» To do: Pictures stay out; everything else in the entries below is to be duplicated exactly.

==*==

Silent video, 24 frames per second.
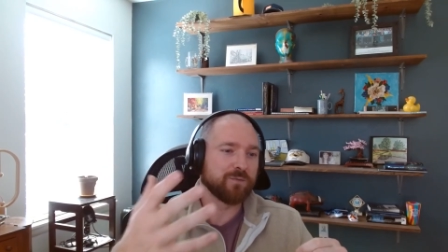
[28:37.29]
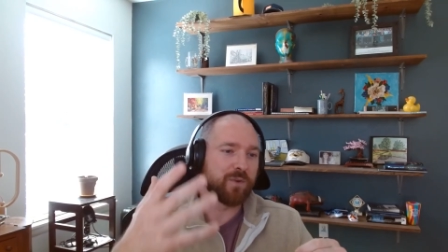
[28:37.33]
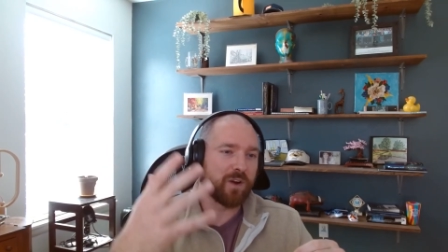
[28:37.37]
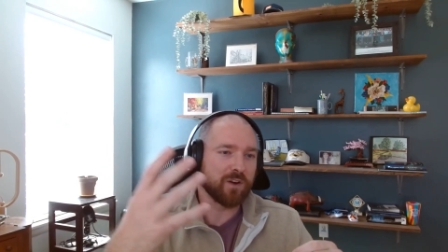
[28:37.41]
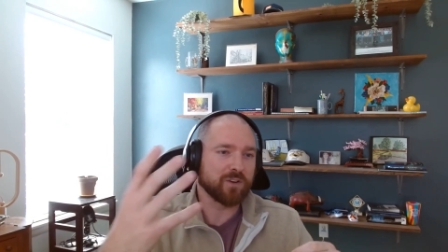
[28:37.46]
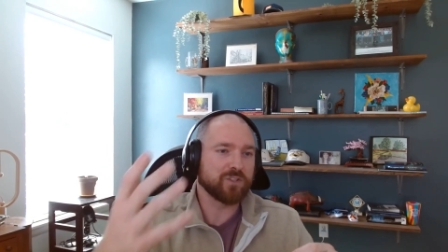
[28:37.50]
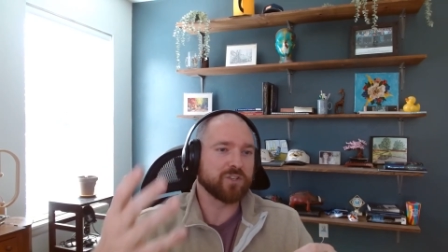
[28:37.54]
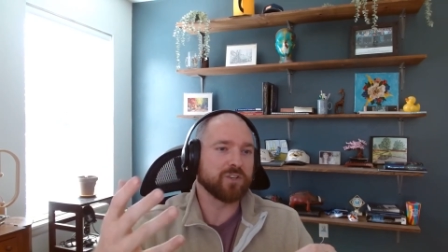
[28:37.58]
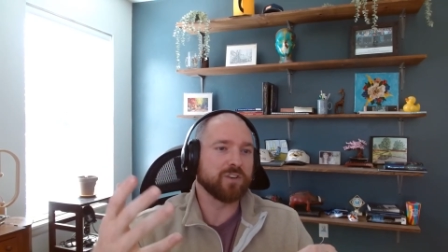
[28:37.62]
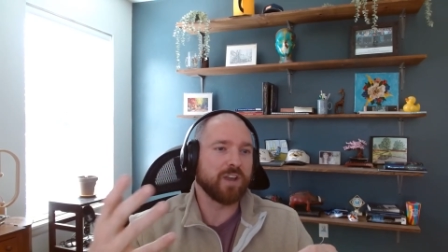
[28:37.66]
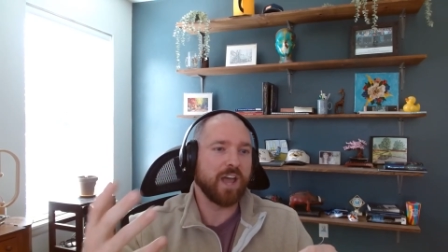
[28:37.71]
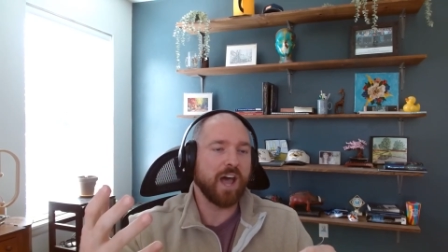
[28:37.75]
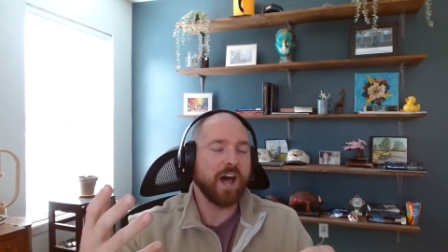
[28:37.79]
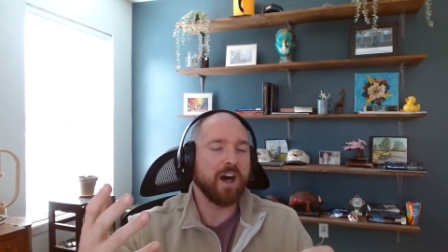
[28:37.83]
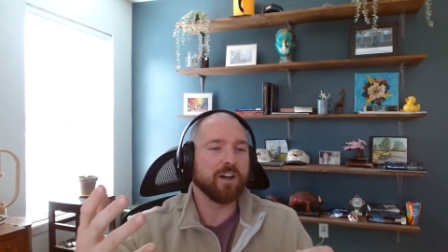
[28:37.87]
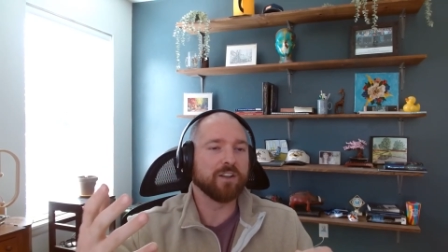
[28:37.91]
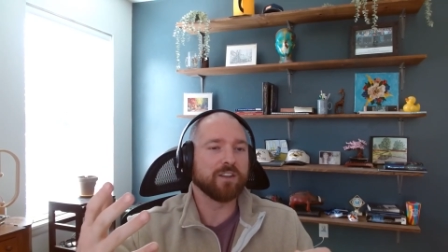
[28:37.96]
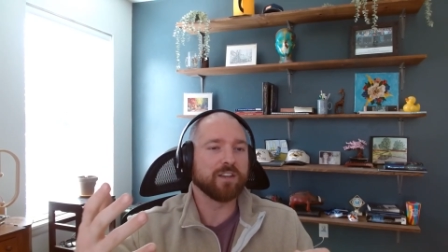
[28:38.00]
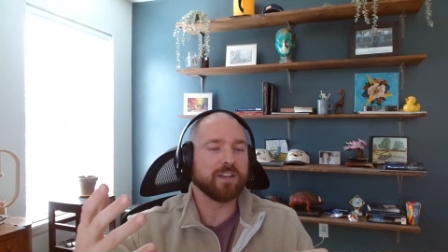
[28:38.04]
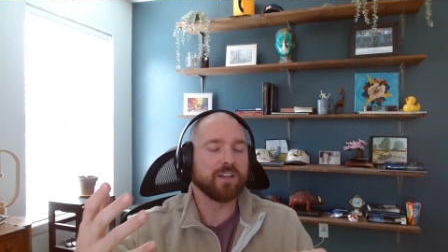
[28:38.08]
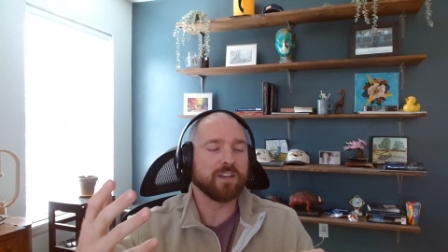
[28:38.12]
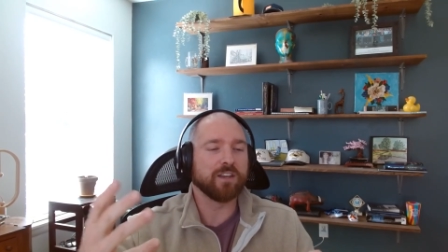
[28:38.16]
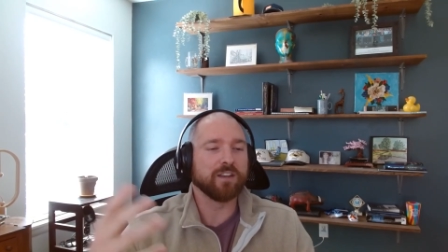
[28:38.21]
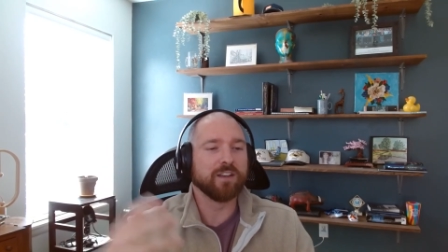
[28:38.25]

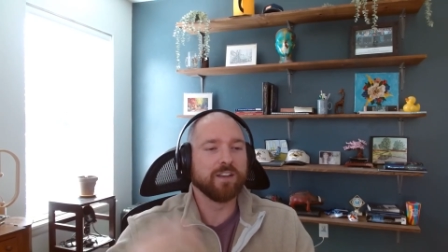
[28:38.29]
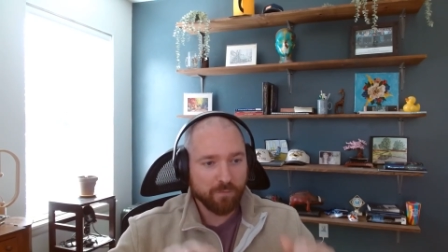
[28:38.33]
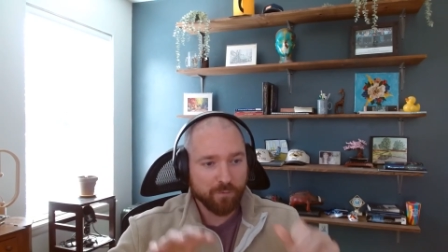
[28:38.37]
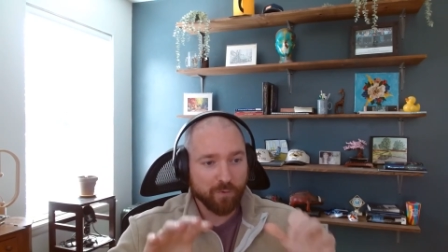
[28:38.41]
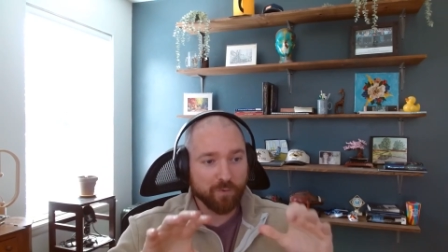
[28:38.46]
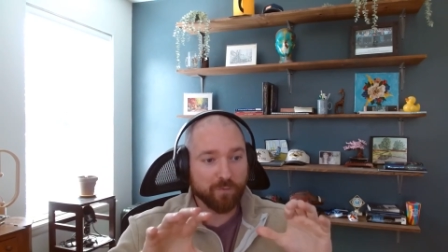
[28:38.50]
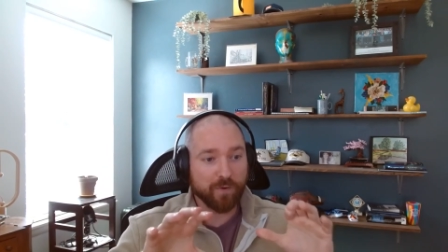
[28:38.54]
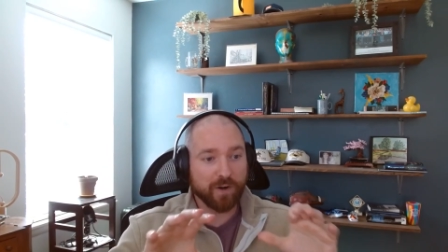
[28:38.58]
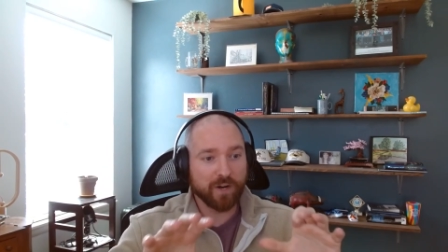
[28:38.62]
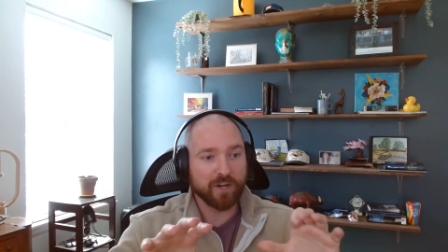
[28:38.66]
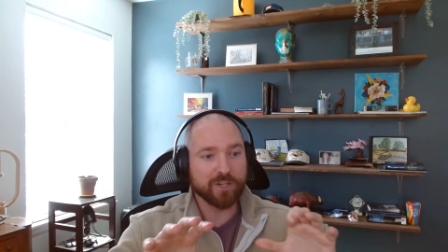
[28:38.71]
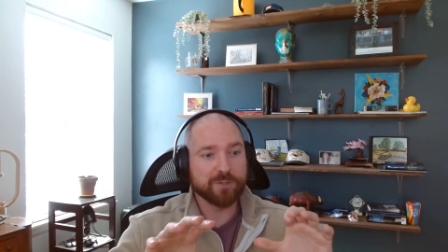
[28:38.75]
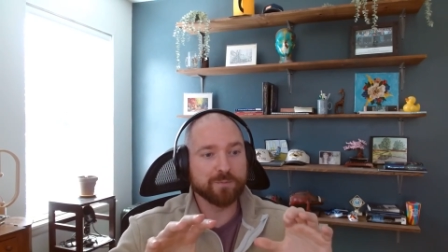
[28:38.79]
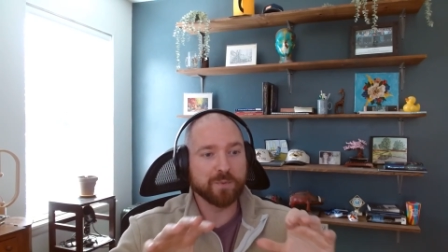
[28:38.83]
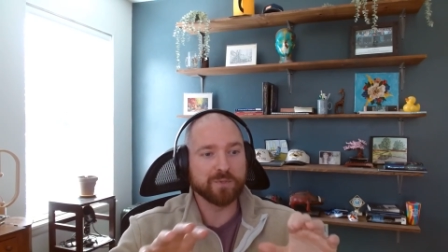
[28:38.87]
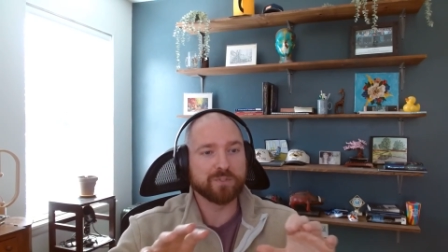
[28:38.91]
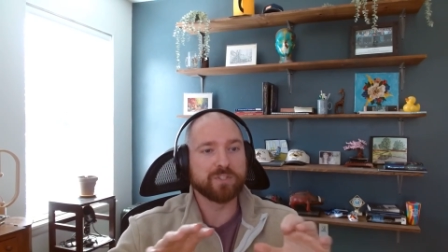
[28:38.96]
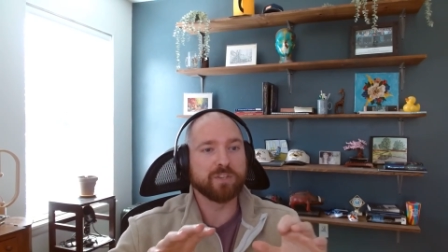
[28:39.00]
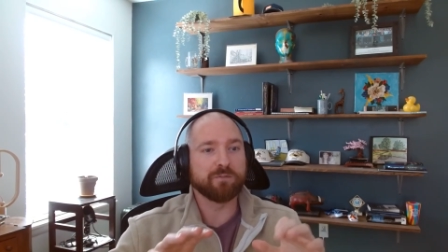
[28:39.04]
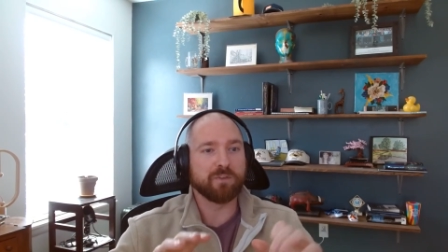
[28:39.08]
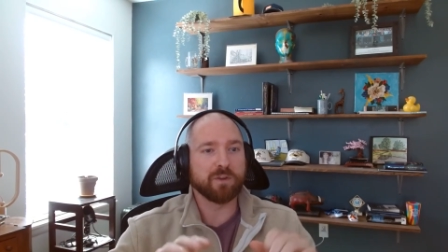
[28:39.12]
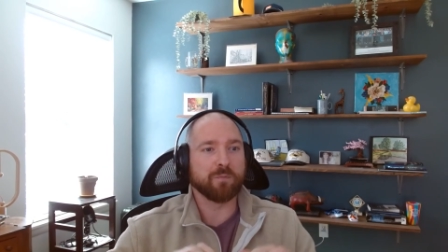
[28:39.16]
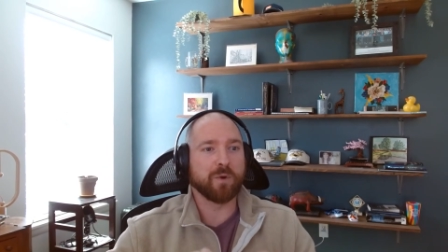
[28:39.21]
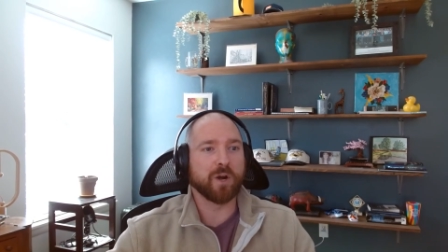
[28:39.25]
functionality for very
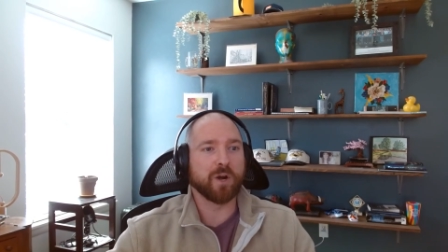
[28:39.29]
specific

==*==

» Finished exercise:
Silent video, 24 frames per second.
[28:37.29]
[28:37.33]
[28:37.37]
[28:37.41]
[28:37.46]
[28:37.50]
[28:37.54]
[28:37.58]
[28:37.62]
[28:37.66]
[28:37.71]
[28:37.75]
[28:37.79]
[28:37.83]
[28:37.87]
[28:37.91]
[28:37.96]
[28:38.00]
[28:38.04]
[28:38.08]
[28:38.12]
[28:38.16]
[28:38.21]
[28:38.25]

[28:38.29]
[28:38.33]
[28:38.37]
[28:38.41]
[28:38.46]
[28:38.50]
[28:38.54]
[28:38.58]
[28:38.62]
[28:38.66]
[28:38.71]
[28:38.75]
[28:38.79]
[28:38.83]
[28:38.87]
[28:38.91]
[28:38.96]
[28:39.00]
[28:39.04]
[28:39.08]
[28:39.12]
[28:39.16]
[28:39.21]
[28:39.25]
functionality for very
[28:39.29]
specific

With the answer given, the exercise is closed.